===== EXTRACTED MATERIAL

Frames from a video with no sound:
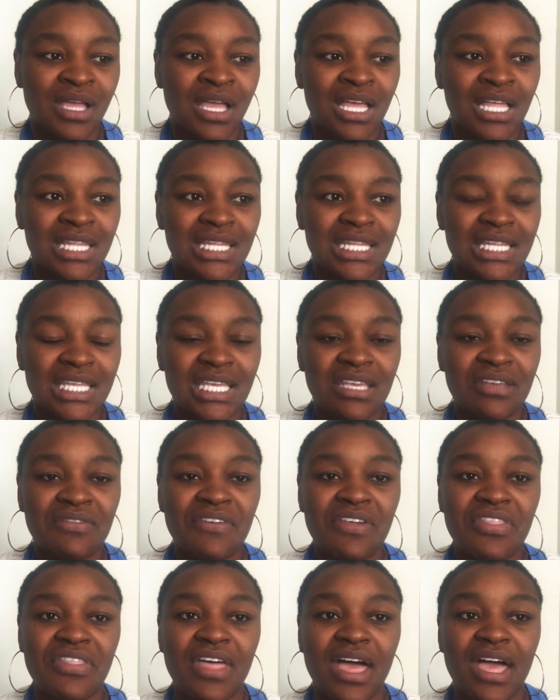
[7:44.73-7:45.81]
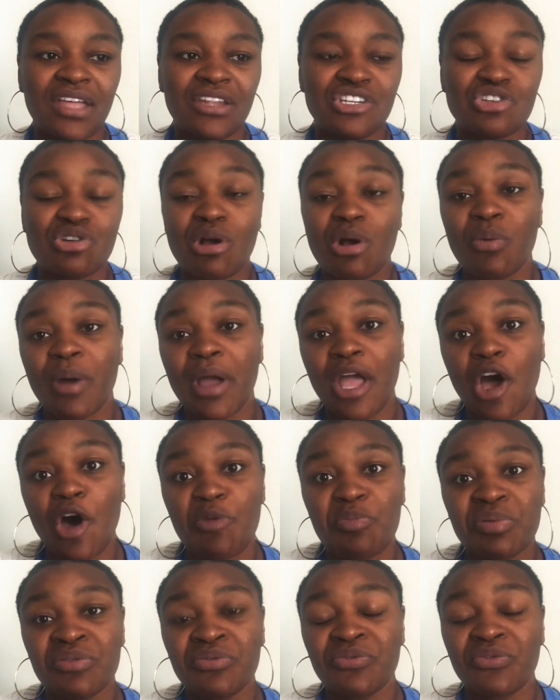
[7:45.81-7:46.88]
leave that doorway
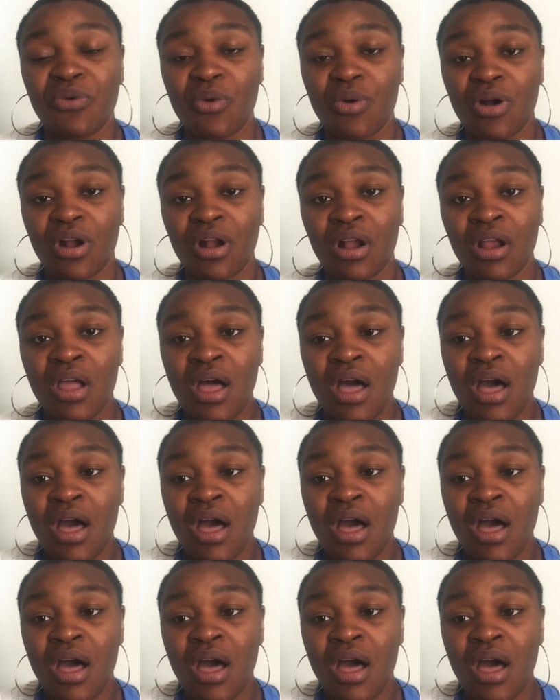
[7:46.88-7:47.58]
open for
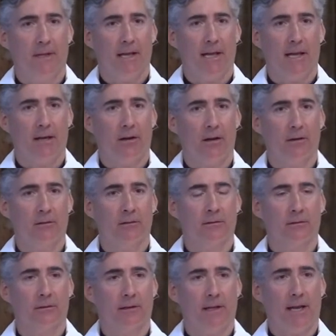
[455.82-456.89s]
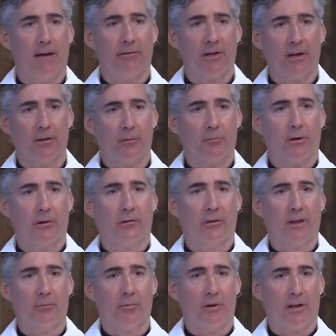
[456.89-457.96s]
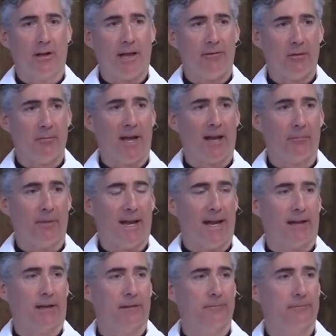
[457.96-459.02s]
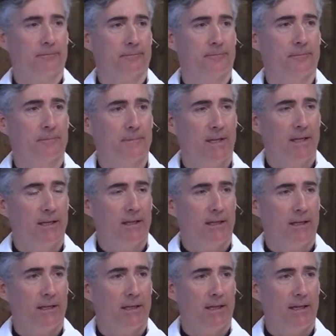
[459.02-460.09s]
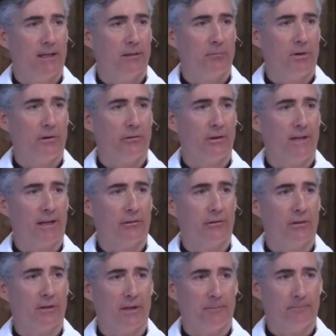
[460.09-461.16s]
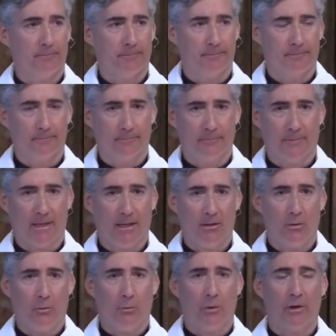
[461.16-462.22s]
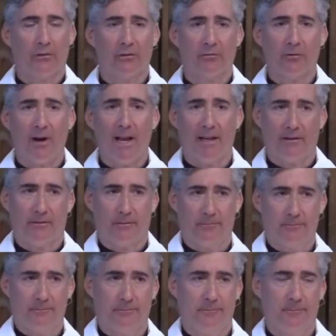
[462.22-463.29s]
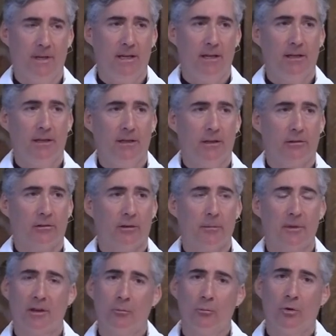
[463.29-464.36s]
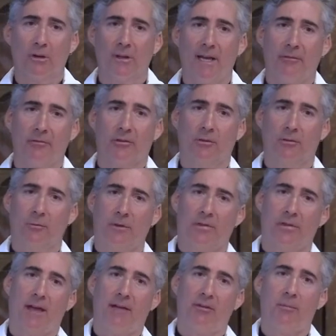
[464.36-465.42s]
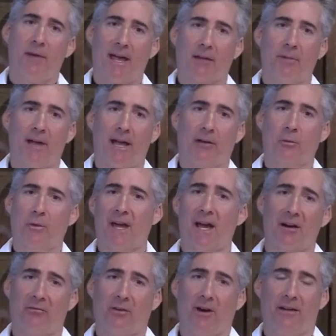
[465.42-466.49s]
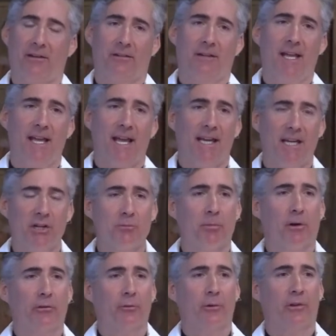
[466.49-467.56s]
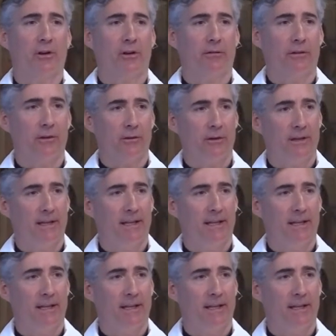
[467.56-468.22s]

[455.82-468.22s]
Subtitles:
And on every other person, they put a heavy backpack. And the person next to them was a friend. Some of them were left with the heavy backpacks without a friend. And each person was interviewed.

==========

Write out exactly, and nothing more than, the lines of the entries above from the line containing "[457.96-459.02s]" through the final line; omit any pictures.

_WRITTEN SOLUTION_:
[457.96-459.02s]
[459.02-460.09s]
[460.09-461.16s]
[461.16-462.22s]
[462.22-463.29s]
[463.29-464.36s]
[464.36-465.42s]
[465.42-466.49s]
[466.49-467.56s]
[467.56-468.22s]

[455.82-468.22s]
Subtitles:
And on every other person, they put a heavy backpack. And the person next to them was a friend. Some of them were left with the heavy backpacks without a friend. And each person was interviewed.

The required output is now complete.